No one shadeSonal Mansingh immersed in her artPhoto: K. Ananthan
No one shadeSonal Mansingh immersed in her artPhoto: K. Ananthan

The relationship between religion and secularism is a complex one. Attached to both terms are several connotations and implications, even within the world of dance. To my surprise, I found that the two co-exist in dance very uncomfortably in the minds of many people who feel the need to expel one or the other. To me, they are not in conflict.

 

Indian classical dance can be of equal value to a religious and a secular person. But first, the term ‘secular' must be explained, particularly in the Indian context. Professor Rajeev Bhargava, a political theorist, has done extensive work on Indian secularism and highlighted its difference from Western models of secularism. It is imperative to explain this because Western models of secularism are imprinted in Indian minds.

 

For the West, secular means non-religious. To ‘secularise something is often understood to mean removing the ‘religious' from it. Politically, Western secularism implies total non-interference of the state in the sphere of religion. Therefore, the US government does not interfere even when a man threatens to publicly burn the Quran. Western secularism could even be accused of being anti-religious. The French state banned the headscarf in the name of secularism. If we apply these Western conceptions of secularism to India and to dance, then certainly the religious and secular cannot co-exist in Indian dance.

 

But in India, this glaring contradiction between the religious and secular does not exist politically or culturally. The secular is not against religion as such but opposes relations of domination within it. The secular state in India is meant to practise what Bhargava calls “principled distance”. This means that the state doesn't endorse any one religion, but at the same time, it interferes with regard to religion to prevent domination and suppression between and within religious groups. For example, the Constitution (which proclaims India to be a secular state) abolished untouchability, a religiously sanctioned social evil. Equally, it may help religions by providing subsidies to educational institutions run by religious groups. This is the essence of Indian secularism. All religions are respected equally but respect means removing those aspects in every religion that permit or sanction any oppression. Nothing in this suggests hostility to religion. The two co-exist happily.

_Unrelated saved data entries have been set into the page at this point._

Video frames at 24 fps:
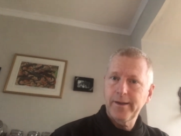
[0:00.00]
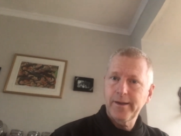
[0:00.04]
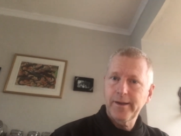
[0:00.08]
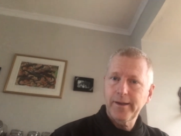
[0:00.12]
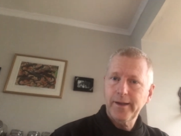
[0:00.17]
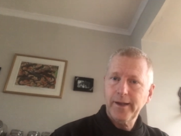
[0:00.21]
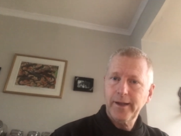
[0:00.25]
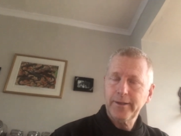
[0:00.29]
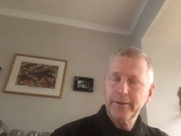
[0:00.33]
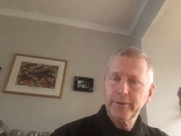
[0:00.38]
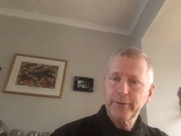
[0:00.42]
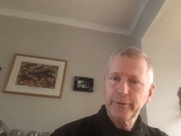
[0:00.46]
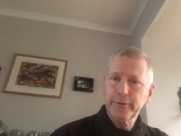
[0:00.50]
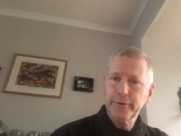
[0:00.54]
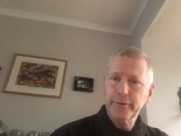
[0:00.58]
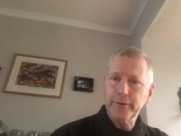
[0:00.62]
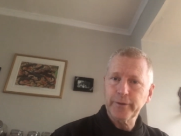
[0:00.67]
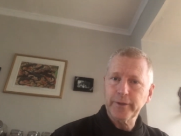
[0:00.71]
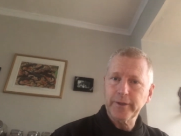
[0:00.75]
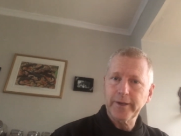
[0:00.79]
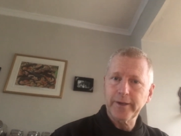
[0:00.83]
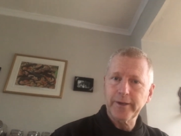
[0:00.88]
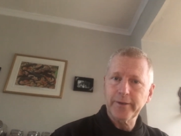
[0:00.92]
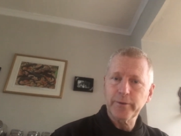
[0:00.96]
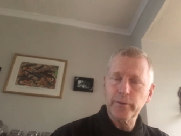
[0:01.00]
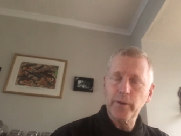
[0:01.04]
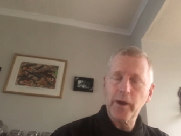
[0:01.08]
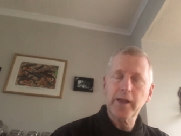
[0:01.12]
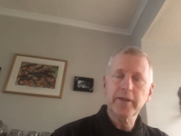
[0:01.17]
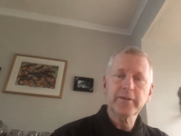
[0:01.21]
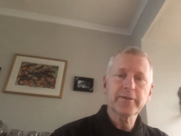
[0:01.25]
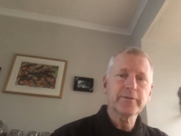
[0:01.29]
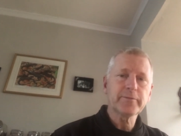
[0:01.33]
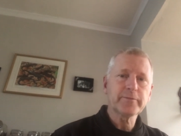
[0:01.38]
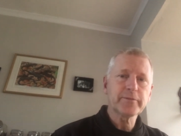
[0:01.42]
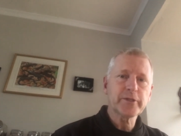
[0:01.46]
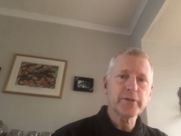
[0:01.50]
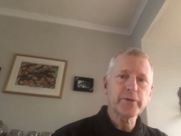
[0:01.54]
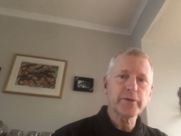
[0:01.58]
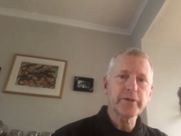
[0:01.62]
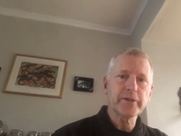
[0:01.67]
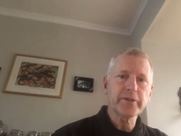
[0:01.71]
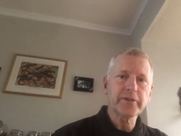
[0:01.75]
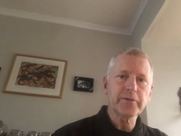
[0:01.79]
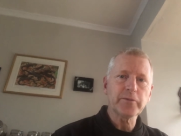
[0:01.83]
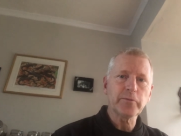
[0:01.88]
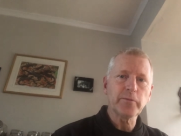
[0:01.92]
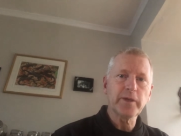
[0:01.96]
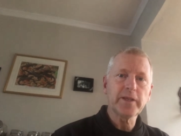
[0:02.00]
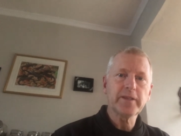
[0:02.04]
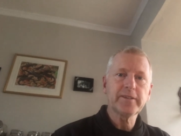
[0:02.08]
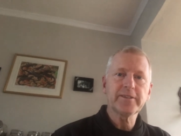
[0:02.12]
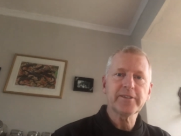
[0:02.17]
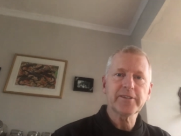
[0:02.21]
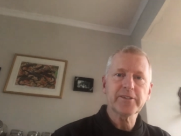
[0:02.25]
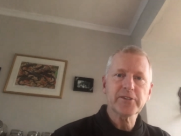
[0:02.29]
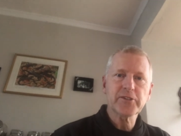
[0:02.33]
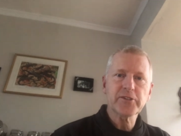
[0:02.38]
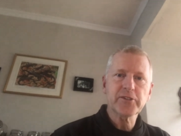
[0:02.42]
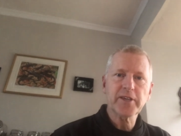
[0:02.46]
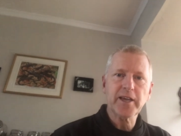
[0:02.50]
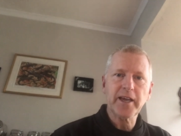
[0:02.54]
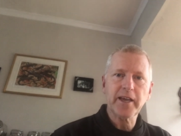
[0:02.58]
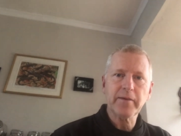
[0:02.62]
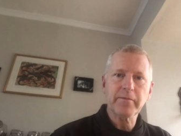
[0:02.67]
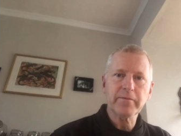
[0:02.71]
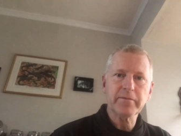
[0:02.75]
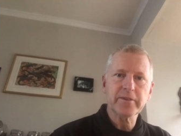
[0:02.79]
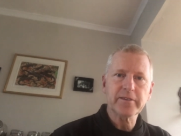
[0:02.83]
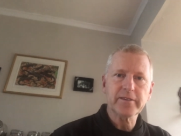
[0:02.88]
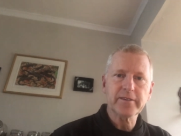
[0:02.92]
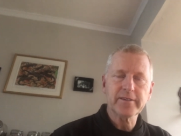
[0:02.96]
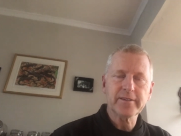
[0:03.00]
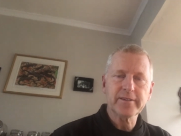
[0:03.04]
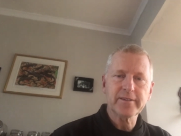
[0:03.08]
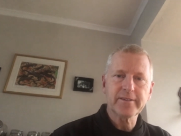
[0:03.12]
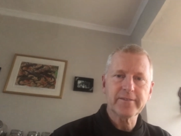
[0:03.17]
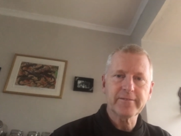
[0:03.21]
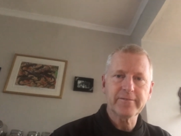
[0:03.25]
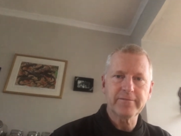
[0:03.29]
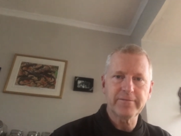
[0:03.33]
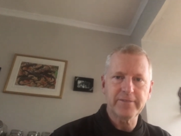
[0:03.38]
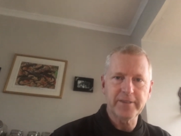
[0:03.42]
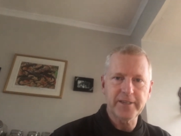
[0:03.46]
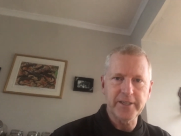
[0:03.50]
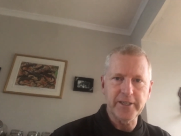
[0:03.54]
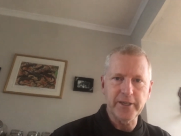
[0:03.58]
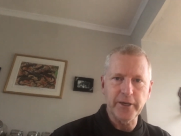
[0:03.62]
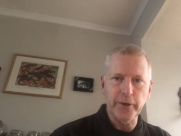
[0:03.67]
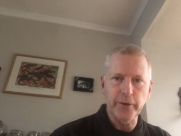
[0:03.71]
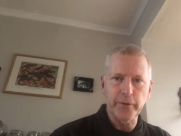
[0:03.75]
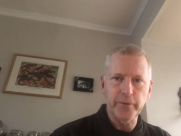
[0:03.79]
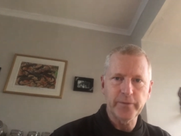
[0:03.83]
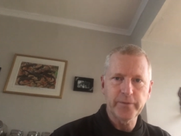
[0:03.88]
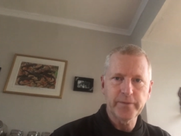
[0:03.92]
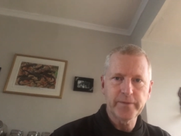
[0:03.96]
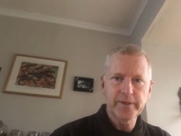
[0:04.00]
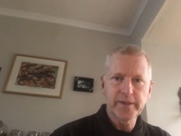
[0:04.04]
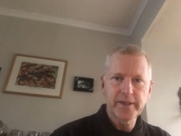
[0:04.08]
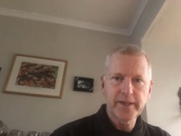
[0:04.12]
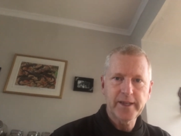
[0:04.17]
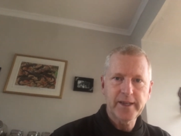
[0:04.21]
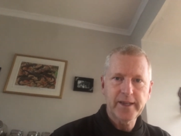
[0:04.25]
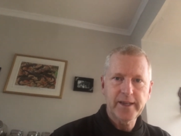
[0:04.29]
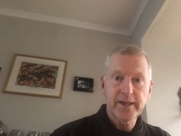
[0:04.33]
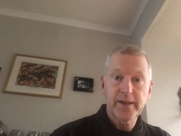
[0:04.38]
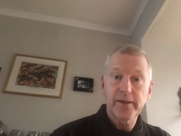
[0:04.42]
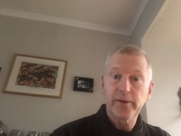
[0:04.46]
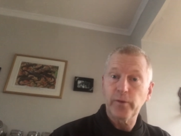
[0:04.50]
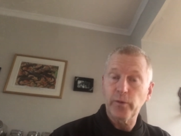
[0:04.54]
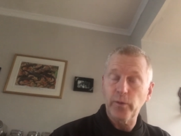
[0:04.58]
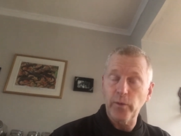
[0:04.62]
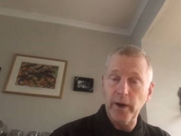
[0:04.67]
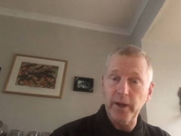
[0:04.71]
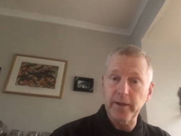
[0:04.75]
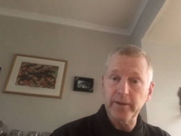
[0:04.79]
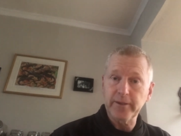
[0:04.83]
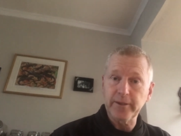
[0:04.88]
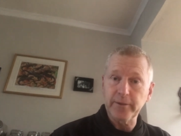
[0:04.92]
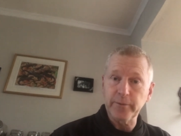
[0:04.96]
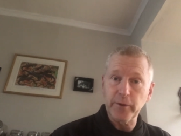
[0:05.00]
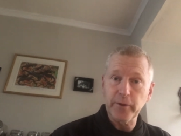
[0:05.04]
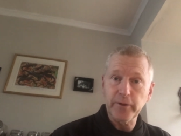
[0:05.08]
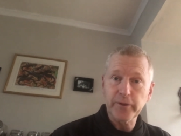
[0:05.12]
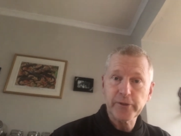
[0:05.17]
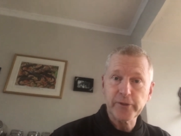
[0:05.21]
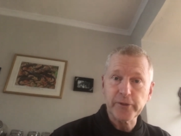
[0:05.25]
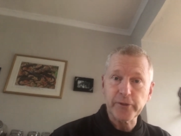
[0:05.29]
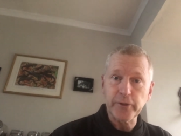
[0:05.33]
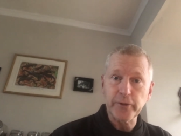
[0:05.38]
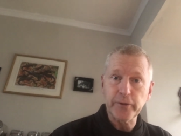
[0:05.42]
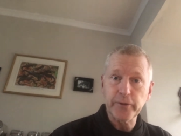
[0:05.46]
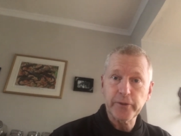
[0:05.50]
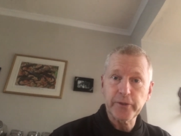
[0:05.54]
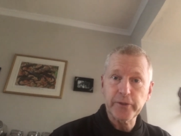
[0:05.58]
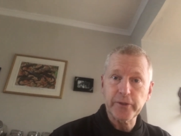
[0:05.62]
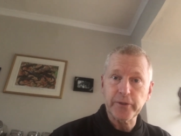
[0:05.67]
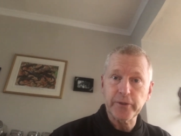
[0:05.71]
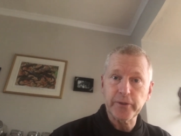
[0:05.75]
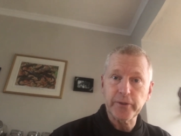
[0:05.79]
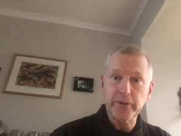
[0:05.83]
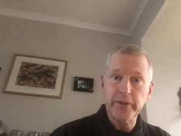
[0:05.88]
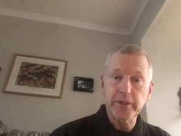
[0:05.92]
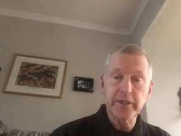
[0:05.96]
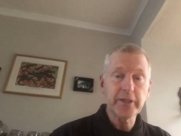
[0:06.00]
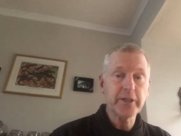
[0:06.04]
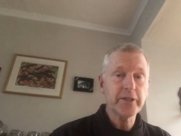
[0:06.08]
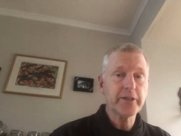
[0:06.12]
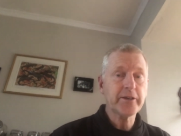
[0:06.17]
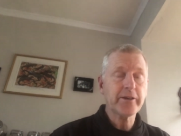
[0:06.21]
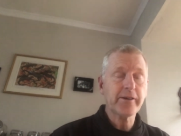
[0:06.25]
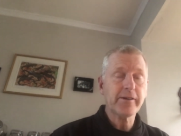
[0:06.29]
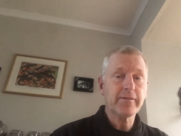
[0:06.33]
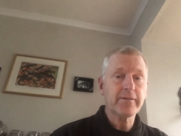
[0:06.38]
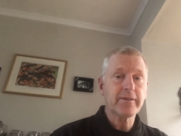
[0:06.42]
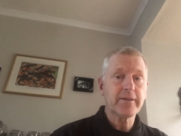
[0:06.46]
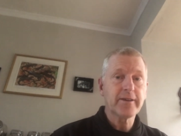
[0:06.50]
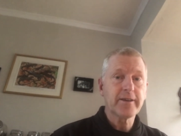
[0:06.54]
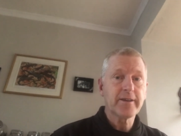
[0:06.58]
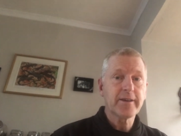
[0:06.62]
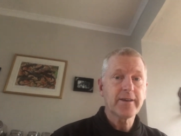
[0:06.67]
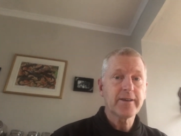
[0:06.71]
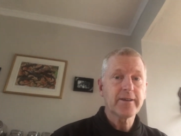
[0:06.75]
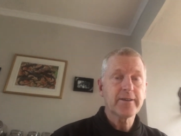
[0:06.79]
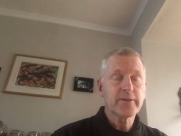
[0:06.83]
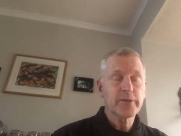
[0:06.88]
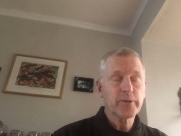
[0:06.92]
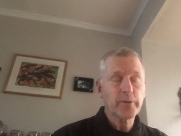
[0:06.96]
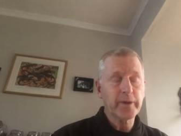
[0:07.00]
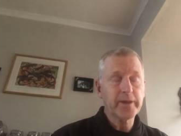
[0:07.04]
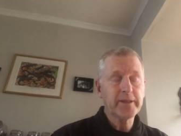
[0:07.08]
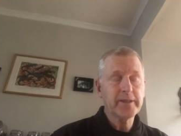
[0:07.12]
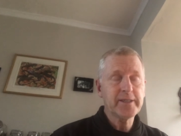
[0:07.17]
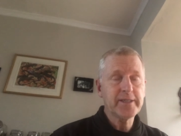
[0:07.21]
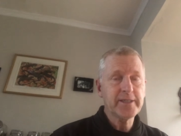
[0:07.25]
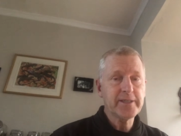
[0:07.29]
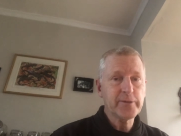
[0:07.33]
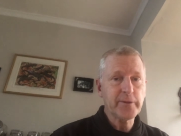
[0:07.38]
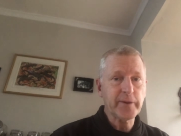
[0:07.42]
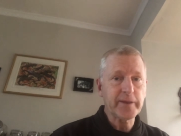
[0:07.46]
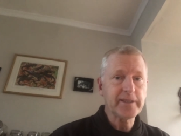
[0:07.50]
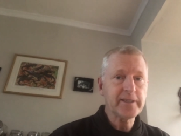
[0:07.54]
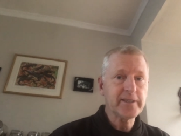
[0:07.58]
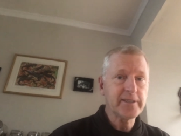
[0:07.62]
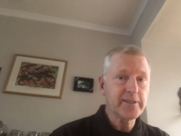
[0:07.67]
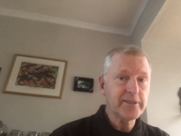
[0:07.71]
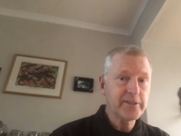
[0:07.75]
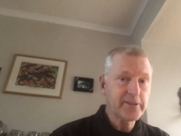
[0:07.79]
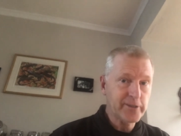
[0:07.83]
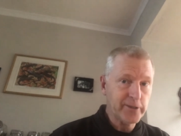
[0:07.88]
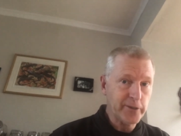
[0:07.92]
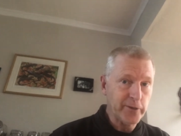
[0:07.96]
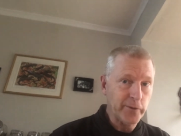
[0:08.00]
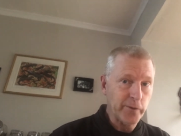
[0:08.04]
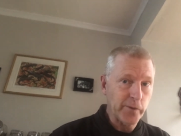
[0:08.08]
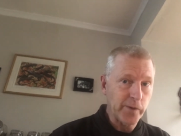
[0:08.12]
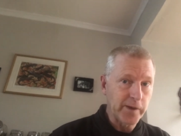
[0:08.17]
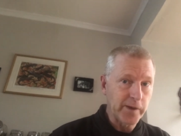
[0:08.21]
Hello and welcome to another Wilderness Tamed video. Welcome also to the year 2022.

 Indian dance too is religious and secular at once. An ancient Tamil padam, ‘Muhattai Kaatiye Deham', illustrates this. Here, a devotee pleads with Shiva to allow him at least a glimpse. Does Shiva not reveal himself because the devotee lacks knowledge of the Vedas, he asks (implying that he is of a lower caste). He complains that when he comes with his tattered clothes to the temple, he cannot get near enough to the idol to see Him. The devotee dares to ask if Shiva's reluctance is due to some inherent blemish in Him? This is a beautiful religious piece about devotion, but equally it questions oppression within religion, invoking restrictions on Dalit entry into temples. This religious piece embodies Indian secularism since critical respect towards religion is crucial to Indian secularity.

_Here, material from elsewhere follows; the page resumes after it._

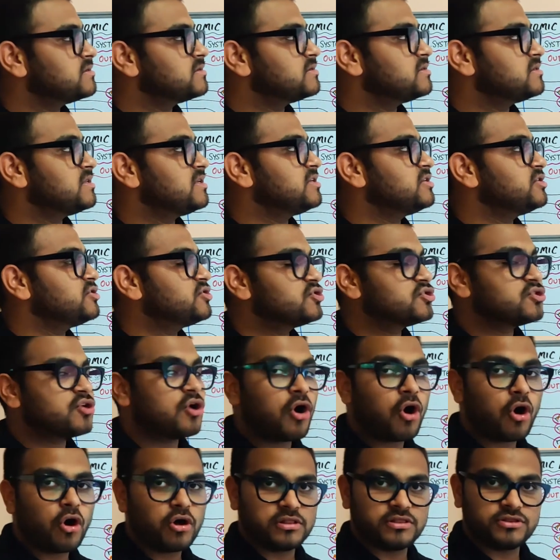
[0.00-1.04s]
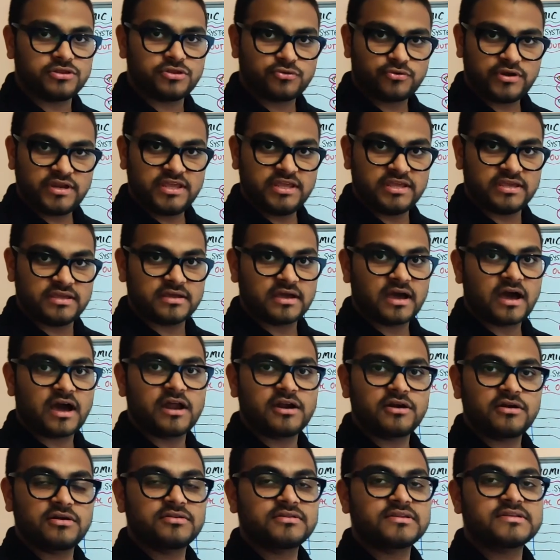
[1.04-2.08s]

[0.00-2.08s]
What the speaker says: these all three are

 The legendary Balasaraswati herself, as Douglas M. Knight Jr. writes in his biography of the dancer, believed that dancing spiritual compositions of love had the same quality as dancing more secular compositions that make no reference to the divine. Indian classical dance doesn't require us to make a choice between the religious and secular. It can be both. Then, this apparent conflict must arise in the minds only of those who either fail to grasp what secularism means or fail to recognise the magnitude of what Indian classical dance is capable of.